According to the many anecdotes of married life that we read, Fermina and Dr. Juvenal Urbino's relationship has its share of problems, but in general they're pretty happy. They have two kids, and move into a new house in the suburbs so that Fermina can get away from her mother-in-law.
The new century brings technological and civic advances to the city. Florentino takes advantage of every official ceremony to catch a glimpse of his beloved Fermina. On an inaugural balloon trip to the coast, Fermina and her husband see cities abandoned due to the cholera epidemic and scores of banana plantation workers dead from a wound to the back of the neck. Fermina goes to live on her cousin's ranch in the country for a couple of years, until she discovers that her husband has had an affair with one of his patients. Eventually they make up, and Fermina moves back to town.
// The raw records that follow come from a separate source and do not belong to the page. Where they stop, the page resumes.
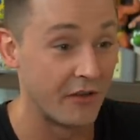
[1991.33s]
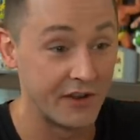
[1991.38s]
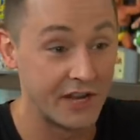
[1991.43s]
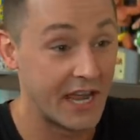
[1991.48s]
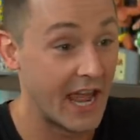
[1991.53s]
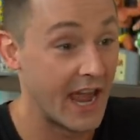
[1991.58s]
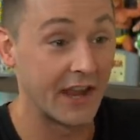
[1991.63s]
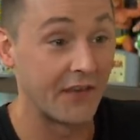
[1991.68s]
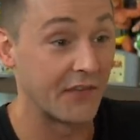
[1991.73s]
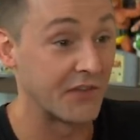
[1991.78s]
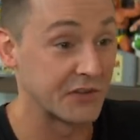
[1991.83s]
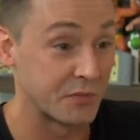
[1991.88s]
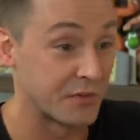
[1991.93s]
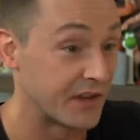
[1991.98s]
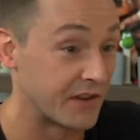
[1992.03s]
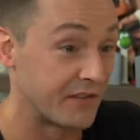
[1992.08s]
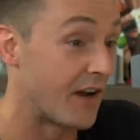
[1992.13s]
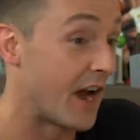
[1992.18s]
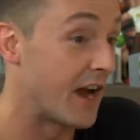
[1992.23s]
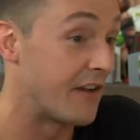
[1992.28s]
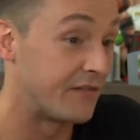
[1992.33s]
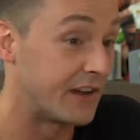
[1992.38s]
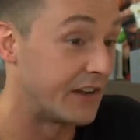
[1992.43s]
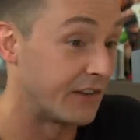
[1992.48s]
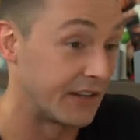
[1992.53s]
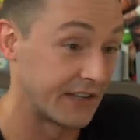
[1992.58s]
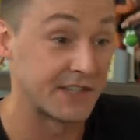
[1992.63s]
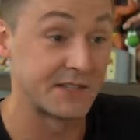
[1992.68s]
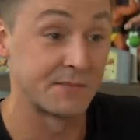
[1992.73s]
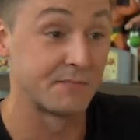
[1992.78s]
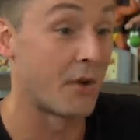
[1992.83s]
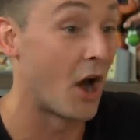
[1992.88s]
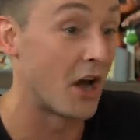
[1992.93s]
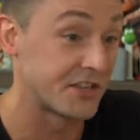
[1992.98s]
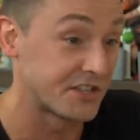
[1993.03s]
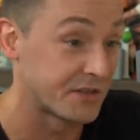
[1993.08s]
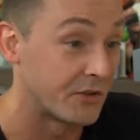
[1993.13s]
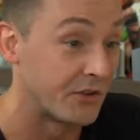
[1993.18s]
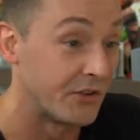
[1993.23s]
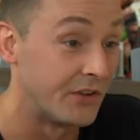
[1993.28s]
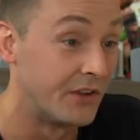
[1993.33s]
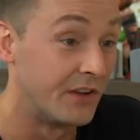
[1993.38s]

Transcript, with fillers: He can't get this within five feet. Like, that's impossible.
Everyone starts to get old. When his uncle retires, Florentino is promoted to President of the River Company of the Caribbean. At this point he doesn't have as many lovers, but he does begin an affair with fourteen-year-old América Vicuña, who has been sent to the city to study. He serves as her guardian, and no one suspects that they are having an affair. When Dr. Urbino dies and Fermina becomes available, Florentino tells América that he is to be married and puts an end to their romance. Florentino relentlessly woos Fermina through a series of letters. It works, eventually, and the two become friends.
A local tabloid publishes some defamatory stories about Fermina's father and intimates that her dead husband had been having an affair with her best friend. Seeking to escape the scandal, Fermina agrees to go on a river cruise with Florentino. She falls in love with him, and the river cruise becomes a sort of honeymoon for them, despite the fact that the river banks have been deforested and the villages they pass are depopulated due to cholera.
Florentino receives news that América has committed suicide after failing her final exams, and, once he has made sure no one has discovered the secret of their affair, pushes the thought of her to the back of his mind.
When the boat picks up passengers for the return journey, Fermina sees some people she knows and fears a scandal if it becomes known that she's taking a pleasure cruise so soon after her husband's death. In order to avoid making Fermina uncomfortable, Florentino orders the Captain to fly a yellow flag, signaling cholera on board the boat. With this excuse, the boat sails downriver without passengers or cargo, stopping only to pick up fuel and the Captain's girlfriend. When they get back to the city, no one wants to go home to the "horror of real life" (6.225). Instead, Florentino suggests that they keep sailing up and down the river "forever" (6.239).